Wernike, Denise et al. (2015) International Worm Meeting "Neuroblasts mechanically influence epidermal morphogenesis."

Chen, Yun, Wernike, Denise, Mastronardi, Karina, Piekny, Alisa

[International Worm Meeting, 2015]

Tissue morphogenesis is a highly complex event that is poorly understood, as it involves multiple cellular events such as migration, adhesion and shape change. Studies of epidermal morphogenesis and gastrulation in Drosophila revealed that these events also involve the coordination of different cell types, yet it was not known how conserved this is in other organisms. C. elegans is an ideal model to study tissue morphogenesis, since most tissues are formed from a relatively small number of cells in comparison to other organisms. We study ventral enclosure, part of epidermal morphogenesis when epidermal cells migrate to cover the ventral side of the embryo using cues from the underlying neuroblasts. During this process, F-actin accumulates into a supracellular ring along the margins of the ventral epidermal cells, which was hypothesized to close by non-muscle myosin contractility.
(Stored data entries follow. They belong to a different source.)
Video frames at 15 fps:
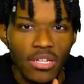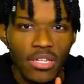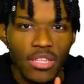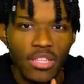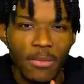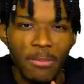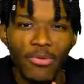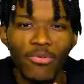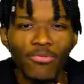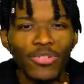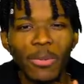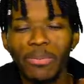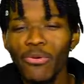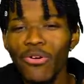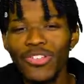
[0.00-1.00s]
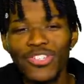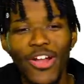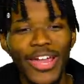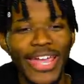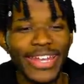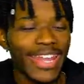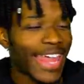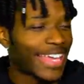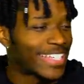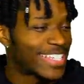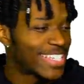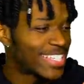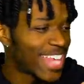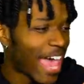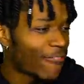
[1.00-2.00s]
The Bo- the Bulls are in like
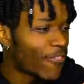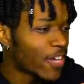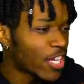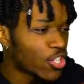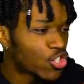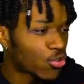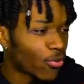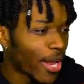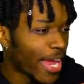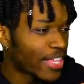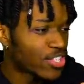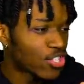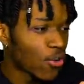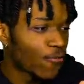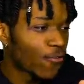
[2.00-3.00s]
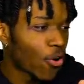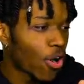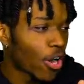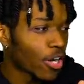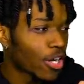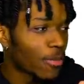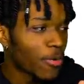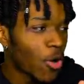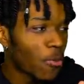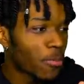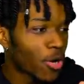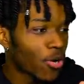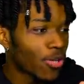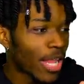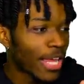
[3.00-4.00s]
70 trades so far. Come on,
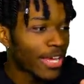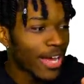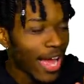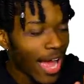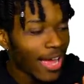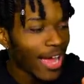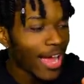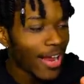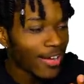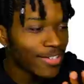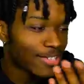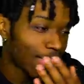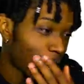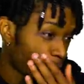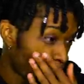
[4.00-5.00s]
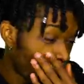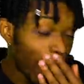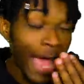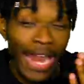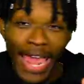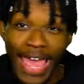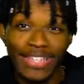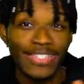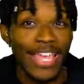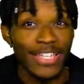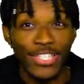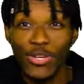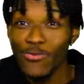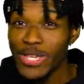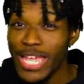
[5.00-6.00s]
bro. Like I, I understand we got
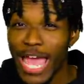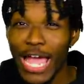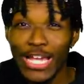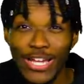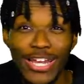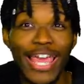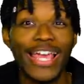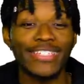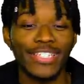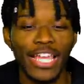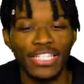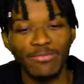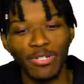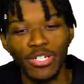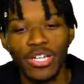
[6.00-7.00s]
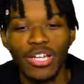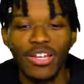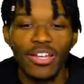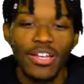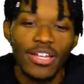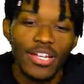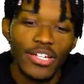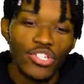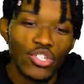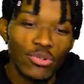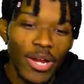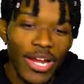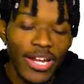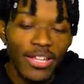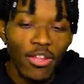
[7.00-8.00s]
assets and we got good assets, but
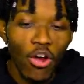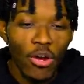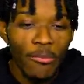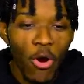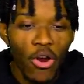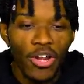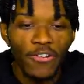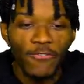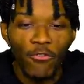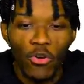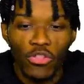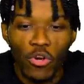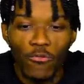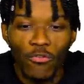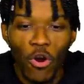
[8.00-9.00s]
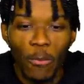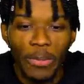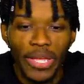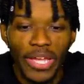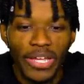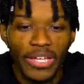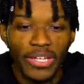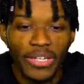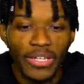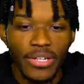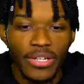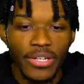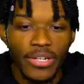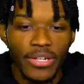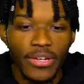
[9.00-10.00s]
trading Larry Mark in the fourth overall pick
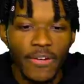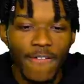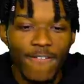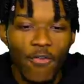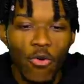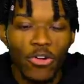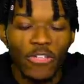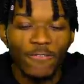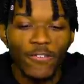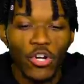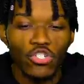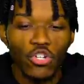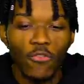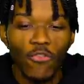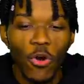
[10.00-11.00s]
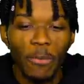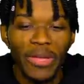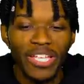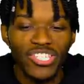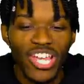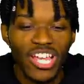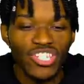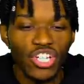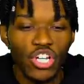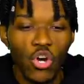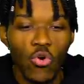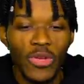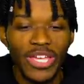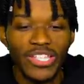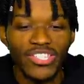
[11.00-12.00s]
for the first overall pick, Josh
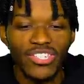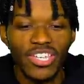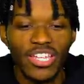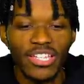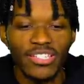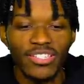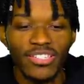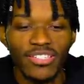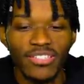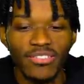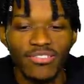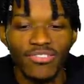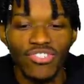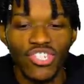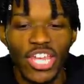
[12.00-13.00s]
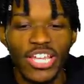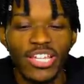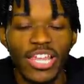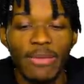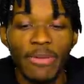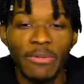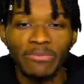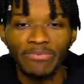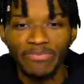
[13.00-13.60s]
Okogie and, and Jake Layman.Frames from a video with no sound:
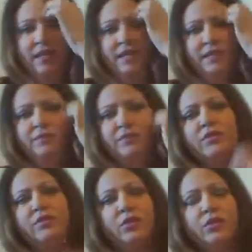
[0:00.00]
Um,
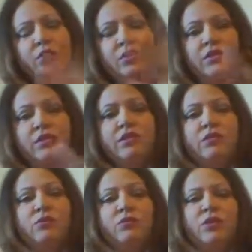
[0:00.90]
so listen,
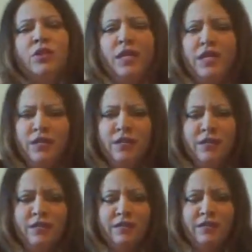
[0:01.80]
we're not
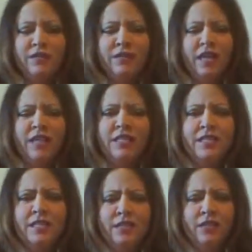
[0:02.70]
here, God
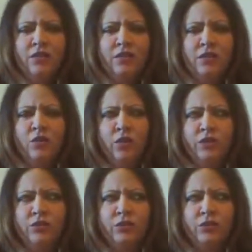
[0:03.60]
isn't here according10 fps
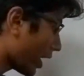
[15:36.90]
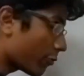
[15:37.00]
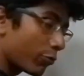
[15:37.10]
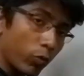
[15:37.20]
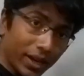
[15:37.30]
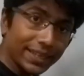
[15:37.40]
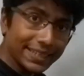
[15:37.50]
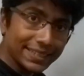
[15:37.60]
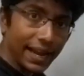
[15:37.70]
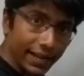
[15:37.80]
if 1
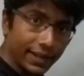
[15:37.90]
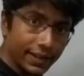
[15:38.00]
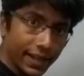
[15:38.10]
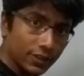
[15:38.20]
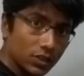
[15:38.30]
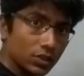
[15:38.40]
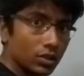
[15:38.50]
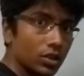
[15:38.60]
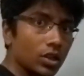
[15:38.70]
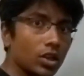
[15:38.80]
is the end
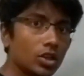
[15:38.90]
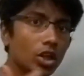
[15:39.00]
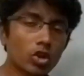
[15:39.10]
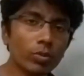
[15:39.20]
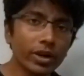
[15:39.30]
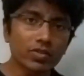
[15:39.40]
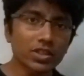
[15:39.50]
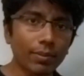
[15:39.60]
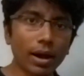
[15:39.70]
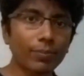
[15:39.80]
index, the cumulative
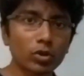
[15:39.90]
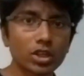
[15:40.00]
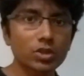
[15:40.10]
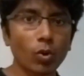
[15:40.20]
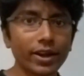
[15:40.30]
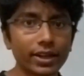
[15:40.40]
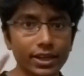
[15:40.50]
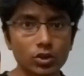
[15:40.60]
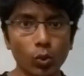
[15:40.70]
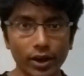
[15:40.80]
sum up to this point
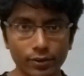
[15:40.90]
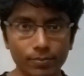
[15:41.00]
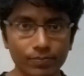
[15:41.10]
is 1.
Consistent with this hypothesis, we found that myosin (nmy-2) is required for ventral enclosure, and localizes to foci that form a pattern reminiscent of F-actin. Using modified TIRF (total internal reflection fluorescence) microscopy, we found that myosin also localizes to dynamic foci that form intercellular networks in the neuroblasts, a tissue that directly underlies the epidermis. We used tissue-specific RNAi to show that myosin is required in the neuroblasts for ventral enclosure. In the area underlying the posterior ventral epidermal cells, a subset of neuroblasts organizes into a rosette-like pattern, and their surface area also appears to decrease as the epidermal cells are drawn together. Interestingly, both rosette formation and changes in surface area fail to occur in mutants with altered neuroblast cell shape or contractility. In addition, myosin distribution is altered in the overlying epidermal cells when neuroblast shape is altered, suggesting that there could be changes in tension that are sensed by the overlying epidermal cells, which affects the distribution of myosin via mechanosensing. We propose that contractility in the neuroblasts may be coordinated with constriction of the supracellular actin-myosin ring in the overlying epidermal cells to facilitate ventral enclosure. This work emphasizes the importance of the interplay between different cell types for tissue development, where contractility could also be contributed by non-epidermal tissues.